Grandes marcas desafiam política de exclusividade da Fifa em estádios da Copa do Mundo
Empresas globais fora do rol de patrocinadores oficiais utilizam táticas de marketing de emboscada para garantir visibilidade durante a Copa do Mundo.
Marcas globais utilizam estratégias criativas de marketing para contornar a política de 'clean stadium' da Fifa durante a Copa do Mundo, aproveitando espaços próximos às arenas.
A rígida política de exclusividade comercial mantida pela Federação Internacional de Futebol (Fifa) durante a Copa do Mundo de 2026 está enfrentando um desafio criativo vindo de marcas que não figuram no quadro de patrocinadores oficiais. O conceito de "estádio limpo" (ou clean stadium), que obriga a remoção ou cobertura de qualquer logotipo que não pertença aos parceiros globais da entidade, vem sendo contornado por empresas como Levi's, Gillette e Heinz através de estratégias de marketing de emboscada e ativações urbanas integradas ao cenário das cidades-sede.
Tradicionalmente, a Fifa impõe uma zona de exclusão ao redor das arenas esportivas, impedindo a exposição visual de marcas concorrentes ou até mesmo de empresas de setores não conflitantes que não pagaram pelas cotas de patrocínio. No entanto, gigantes do varejo e da alimentação encontraram formas de se fazer presentes na mente do torcedor sem violar juridicamente os perímetros estabelecidos. A estratégia consiste em utilizar as cores e a estética visual das marcas em locais de fluxo obrigatório dos torcedores, como estações de metrô e acessos viários próximos aos estádios, onde o controle da federação é limitado pela jurisdição urbana.

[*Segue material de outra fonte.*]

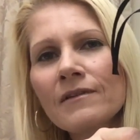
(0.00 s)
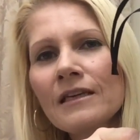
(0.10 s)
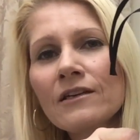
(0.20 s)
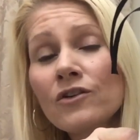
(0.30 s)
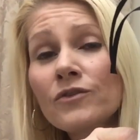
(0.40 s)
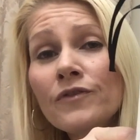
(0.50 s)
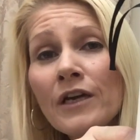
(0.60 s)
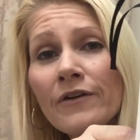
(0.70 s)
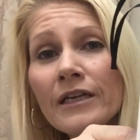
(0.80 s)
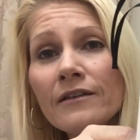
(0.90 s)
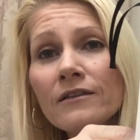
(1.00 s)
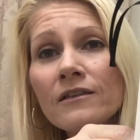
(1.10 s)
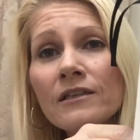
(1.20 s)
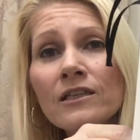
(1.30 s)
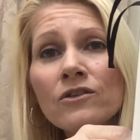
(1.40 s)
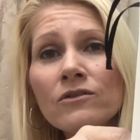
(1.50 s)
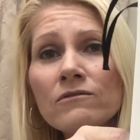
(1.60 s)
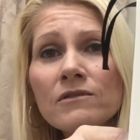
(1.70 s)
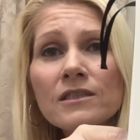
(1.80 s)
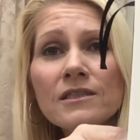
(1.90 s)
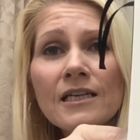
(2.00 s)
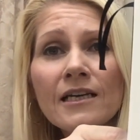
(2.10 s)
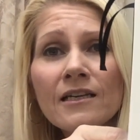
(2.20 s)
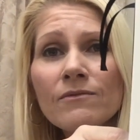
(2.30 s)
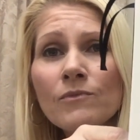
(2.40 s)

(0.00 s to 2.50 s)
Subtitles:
That could vary. It could take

No caso da Levi's, a marca de vestuário focou em parcerias com influenciadores e na criação de espaços de convivência fora da zona restrita, utilizando elementos visuais que remetem diretamente à sua identidade sem necessariamente exibir de forma ostensiva o logotipo em locais passíveis de punição. A Gillette e a Heinz, por sua vez, apostaram em campanhas de "momento", vinculando suas imagens à rotina do torcedor no dia do jogo através de distribuição de amostras fora dos limites físicos do estádio, garantindo que a experiência de consumo ocorra pouco antes da entrada do público nos recintos controlados pela Fifa.
Essa disputa por atenção reflete uma mudança na dinâmica do marketing esportivo global. Enquanto a Fifa arrecada bilhões de dólares com contratos de exclusividade, as marcas que ficam de fora buscam brechas no ambiente digital e na geografia física das cidades para capturar o engajamento gerado pelo evento. Para especialistas em direito desportivo e marketing, essas ações forçam as entidades organizadoras a buscarem novas formas de regulação, uma vez que a barreira física do estádio já não é mais suficiente para conter a fragmentação das mensagens publicitárias na era das redes sociais e do consumo hiperlocalizado.
O impacto dessas manobras comerciais gera um clima de tensão nos bastidores com os patrocinadores oficiais, que investem somas pesadas para ter o direito único de exposição. A Fifa, por meio de seus departamentos jurídicos, continua monitorando o entorno das arenas para evitar abusos, mas a sofisticação das campanhas de "emboscada" torna o processo de fiscalização cada vez mais complexo. O desdobramento deste cenário servirá de parâmetro para as próximas edições do torneio, indicando se a rigidez do "estádio limpo" precisará ser adaptada a uma realidade onde a conexão entre marca e consumidor ocorre de forma fluida, indo muito além das placas de publicidade situadas na beira do gramado.